The Mexican – American War, known in the United States as simply the Mexican War, was a conflict in American history which Ulysses Grant referred to in his memoirs as, “…one of the most unjust ever waged by a stronger against a weaker nation. It was an instance of a republic following the bad example of European monarchies, in not considering justice in their desire to acquire additional territory.” Grant was a veteran of the war, acquitting himself well in combat, and many of the officers of both sides of America’s Civil War received their baptism under fire while facing Mexican guns.
It was a war of simple conquest, with the United States acquiring the lands which became California, Arizona, Nevada, New Mexico, Utah, and Colorado. It was a war which the United States provoked and prosecuted with determination, using a mostly volunteer Army by professional officers for the most part trained at the United States Military Academy. It was controversial before and after it was fought, and its aftermath heightened the debate over slavery in the conquered lands, where it had been abolished by the Mexican government. Under Mexico, the native tribes of the southwest were considered citizens, a right denied them by the United States.

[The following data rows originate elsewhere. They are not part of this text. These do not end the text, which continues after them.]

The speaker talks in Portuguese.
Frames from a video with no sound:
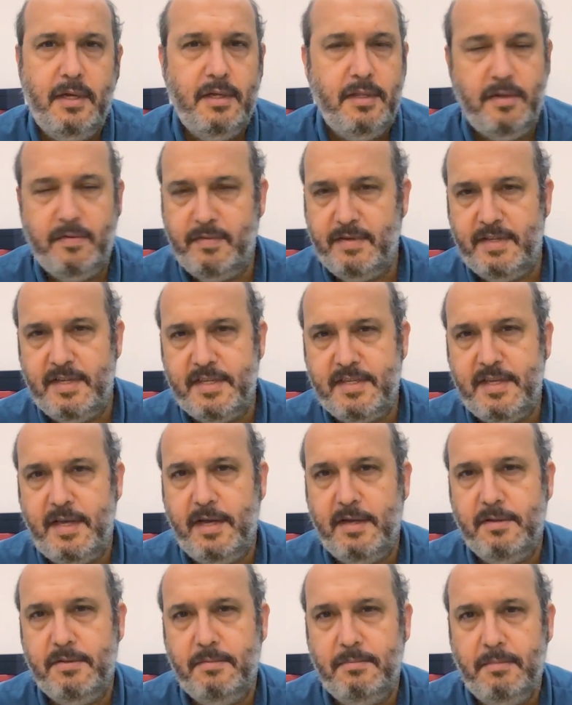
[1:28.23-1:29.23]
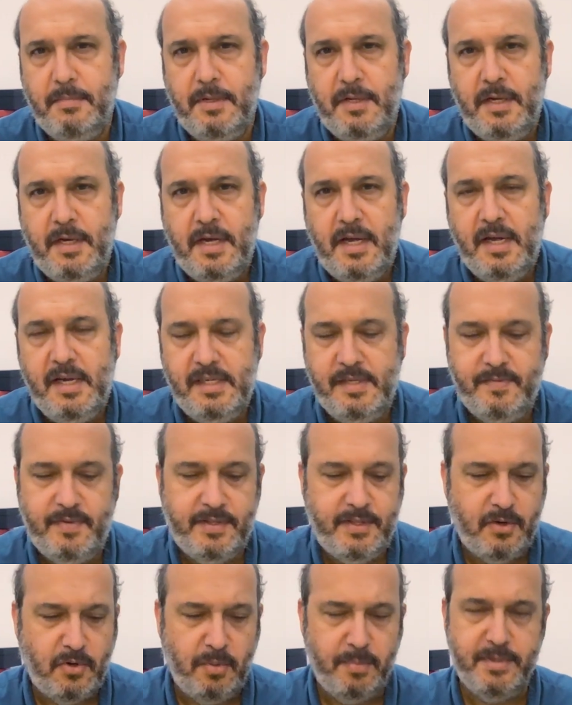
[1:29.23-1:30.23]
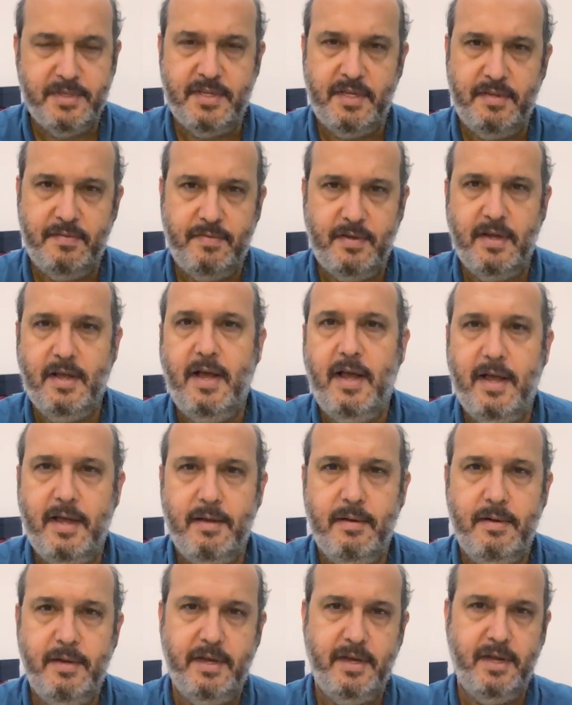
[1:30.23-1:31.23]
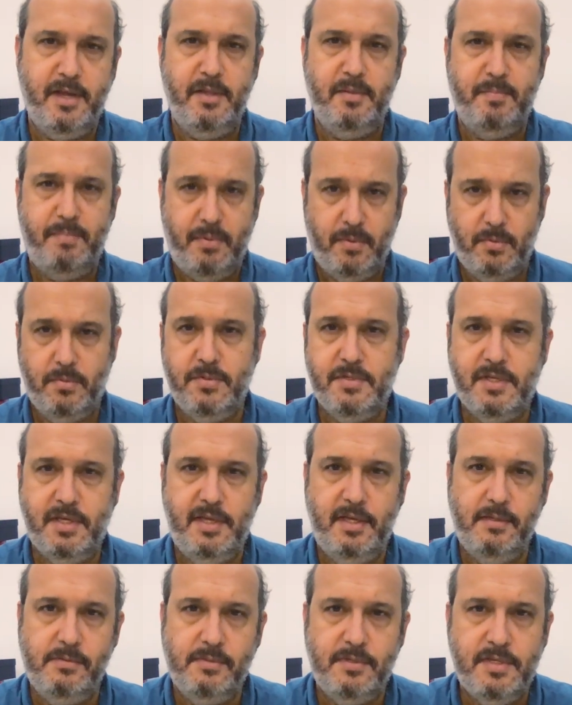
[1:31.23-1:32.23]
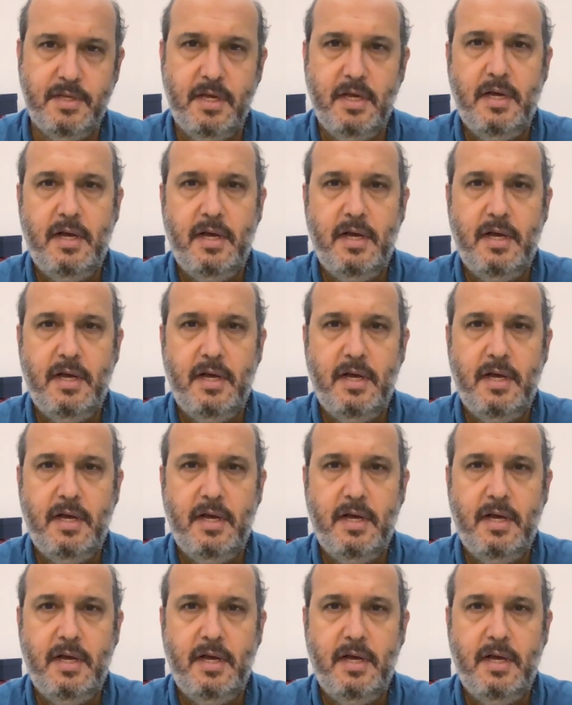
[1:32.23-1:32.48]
Não vai dar certo. Ele vai ter que começar devagar, erguendo poucos quilos,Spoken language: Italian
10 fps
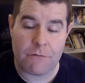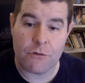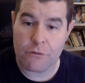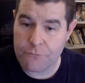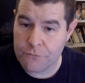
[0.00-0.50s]

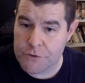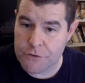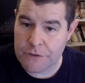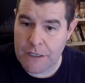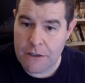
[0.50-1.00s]
Quando non
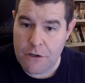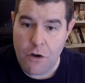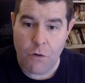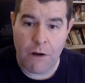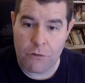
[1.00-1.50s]
funziona
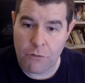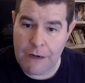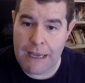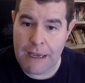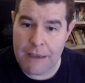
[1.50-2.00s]
quando
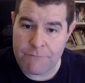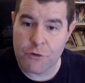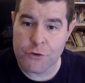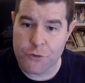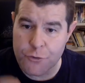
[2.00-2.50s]
la, il
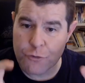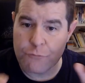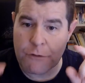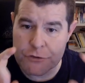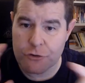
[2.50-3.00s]
video su
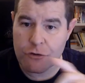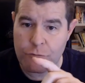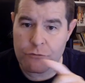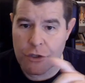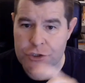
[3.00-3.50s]
YouTube a un certo
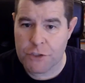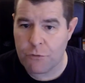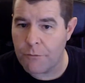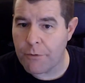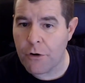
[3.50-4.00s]
punto esce
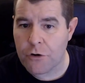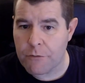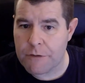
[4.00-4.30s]
quello porno per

It was the capping triumph of manifest destiny.
Here are ten events of the Mexican War which made the United States a continental power, stretching from sea to shining sea.
When Texas was a Mexican state, its sparse population was subject to the depredations of the Cheyenne, which controlled a vast portion of the territory. Mexico opened the region to settlement by migrants coming from America, and motivated by the potential to create large estates Americans poured into the region. Disputes with the Mexican government led to Texas declaring itself independent in 1836, and the Texas Revolution, including the legendary Battle of the Alamo, established independence as fact. The United States recognized the Republic of Texas, though Mexico did not, and the border between Texas and Mexico remained in dispute.

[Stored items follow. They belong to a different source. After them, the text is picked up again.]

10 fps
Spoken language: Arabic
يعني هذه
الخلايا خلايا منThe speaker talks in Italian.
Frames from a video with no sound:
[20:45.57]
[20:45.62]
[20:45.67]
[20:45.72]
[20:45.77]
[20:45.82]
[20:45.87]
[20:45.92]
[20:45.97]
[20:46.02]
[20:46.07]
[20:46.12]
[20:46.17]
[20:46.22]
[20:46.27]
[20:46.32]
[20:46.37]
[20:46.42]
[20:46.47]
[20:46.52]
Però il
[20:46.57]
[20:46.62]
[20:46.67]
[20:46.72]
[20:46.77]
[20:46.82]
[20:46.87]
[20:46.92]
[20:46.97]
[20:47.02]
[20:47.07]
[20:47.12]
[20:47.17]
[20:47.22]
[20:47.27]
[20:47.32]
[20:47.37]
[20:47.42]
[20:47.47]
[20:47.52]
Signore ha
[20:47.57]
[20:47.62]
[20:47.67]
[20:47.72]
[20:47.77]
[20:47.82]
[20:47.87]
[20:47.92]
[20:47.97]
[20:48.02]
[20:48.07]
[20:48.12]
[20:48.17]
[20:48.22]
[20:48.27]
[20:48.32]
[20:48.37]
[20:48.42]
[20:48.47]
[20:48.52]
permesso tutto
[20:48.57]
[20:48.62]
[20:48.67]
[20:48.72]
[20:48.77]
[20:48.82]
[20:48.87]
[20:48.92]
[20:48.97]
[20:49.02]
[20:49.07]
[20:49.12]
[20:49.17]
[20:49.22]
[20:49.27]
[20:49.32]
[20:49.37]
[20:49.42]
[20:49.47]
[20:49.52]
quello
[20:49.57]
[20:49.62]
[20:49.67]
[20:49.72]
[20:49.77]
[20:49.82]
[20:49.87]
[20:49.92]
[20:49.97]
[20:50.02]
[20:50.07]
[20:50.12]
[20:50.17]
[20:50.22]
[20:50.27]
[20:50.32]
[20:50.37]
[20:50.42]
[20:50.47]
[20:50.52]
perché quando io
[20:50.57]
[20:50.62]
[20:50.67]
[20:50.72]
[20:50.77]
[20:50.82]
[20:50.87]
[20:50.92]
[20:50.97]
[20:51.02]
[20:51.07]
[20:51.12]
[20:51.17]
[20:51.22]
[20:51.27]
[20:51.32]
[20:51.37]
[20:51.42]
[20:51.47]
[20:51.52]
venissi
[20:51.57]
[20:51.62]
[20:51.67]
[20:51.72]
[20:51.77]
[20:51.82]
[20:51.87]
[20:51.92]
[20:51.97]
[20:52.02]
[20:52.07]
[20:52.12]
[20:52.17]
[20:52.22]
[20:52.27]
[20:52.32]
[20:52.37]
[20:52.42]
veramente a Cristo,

In 1845 President James K. Polk, a fervent believer in Manifest Destiny, offered to annex Texas as the 28th American state. Texas entered the Union in December as a slave state, over the diplomatic protests of the Mexican government. Polk then offered to resolve the disputed border by purchasing the region between the Nueces River – which Mexico claimed was its northern border – and the Rio Grande, which was claimed by Texas to be its southern border. Mexico declined the offer. Polk responded by moving American troops into the disputed region, placing American outposts along the Rio Grande, in what the Mexicans claimed was their territory.

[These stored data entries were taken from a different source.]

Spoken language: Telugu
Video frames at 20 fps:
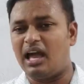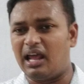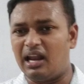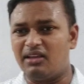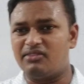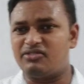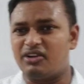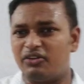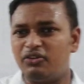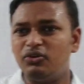అలా
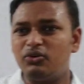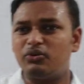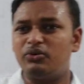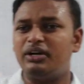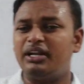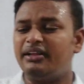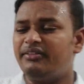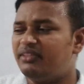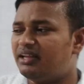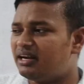
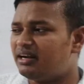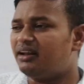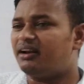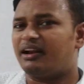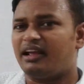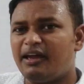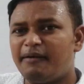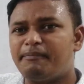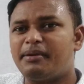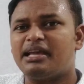చదువుకుంటే ఏంటంటే
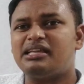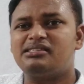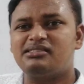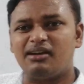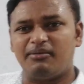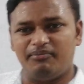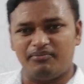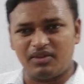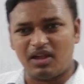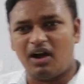రేపు
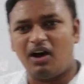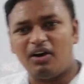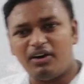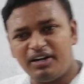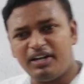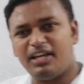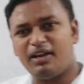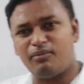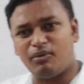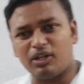ఎగ్జామ్ ఆల్
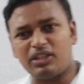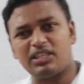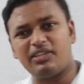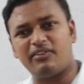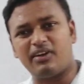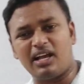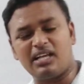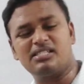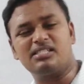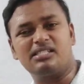ఇండియా మొత్తం
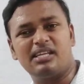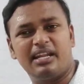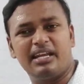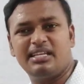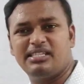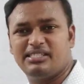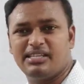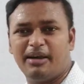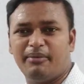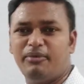రాస్తారు
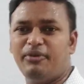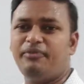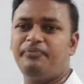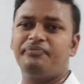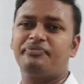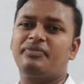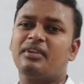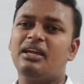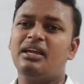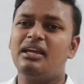ఎగ్జాము
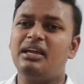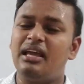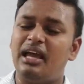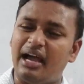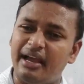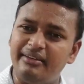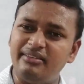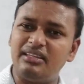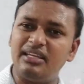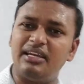
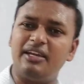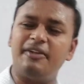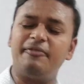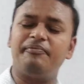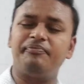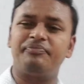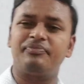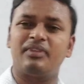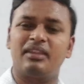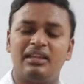అయితే
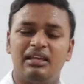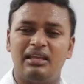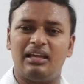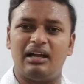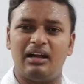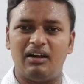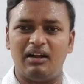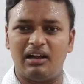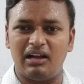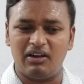
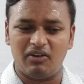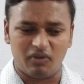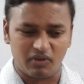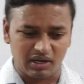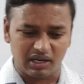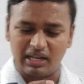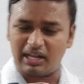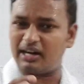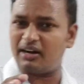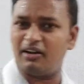
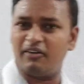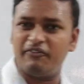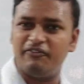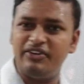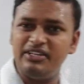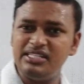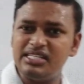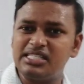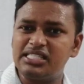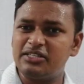అక్కడ
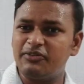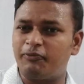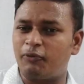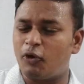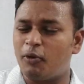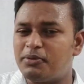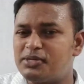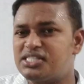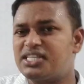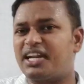ఫిజిక్స్
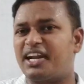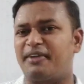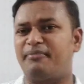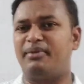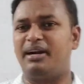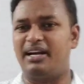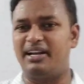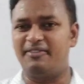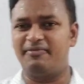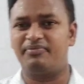ప్రొఫెసర్
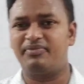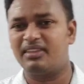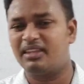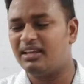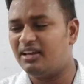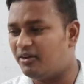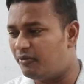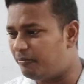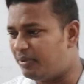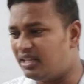అనమాట
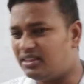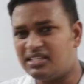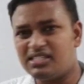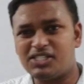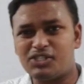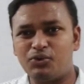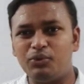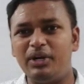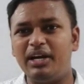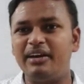ప్రతి
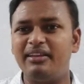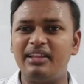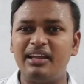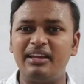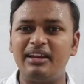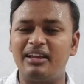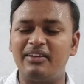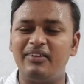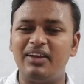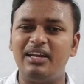స్టూడెంట్
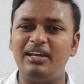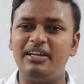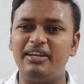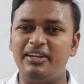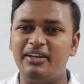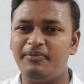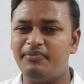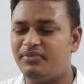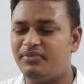దగ్గరికి వెళ్ళి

Polk’s motivation was not protecting Texas. He was aware of potential British Territorial ambitions in Upper California, and wanted the region for the United States. Following its independence from Spain, Mexico had withdrawn most of its military presence from Upper California (the region north of the Baja Peninsula) and the sparse settlements there were neglected by the Mexican government. President Tyler’s administration had suggested acquiring California by purchasing the port of San Francisco, but the Mexican government declined. The Polk administration was determined to stretch American territory to the west coast.
The troops Polk stationed in the Mexican territory established fortifications, an indication that their presence on Mexican land was intended to be permanent. At the same time an American expedition in California under John C. Fremont built fortifications in California. The Mexican government was in a state of disruption, and some Mexican leaders called for war with the Americans, while others argued forcefully against military action. By late 1846 the Mexican government was controlled by nationalistic factions, and American diplomat John Slidell, who had been attempting to negotiate the purchase of California and Nueva Mexico (the land between Texas and California) returned to the United States.
When the Mexican government demanded the US withdraw its troops to an area north of the Nueces River, American commander Zachary Taylor refused, and instead erected more fortifications along the Rio Grande. According to Ulysses S. Grant, a lieutenant with the American troops, “…we were sent to provoke a fight, but it was essential that Mexico should commence it.” In the spring of 1846, Mexican troops attacked an American patrol under the command of Captain Seth Thornton, which became known as the Thornton Affair. The following month, May of 1846, Mexican troops besieged Taylor’s garrison at Fort Texas.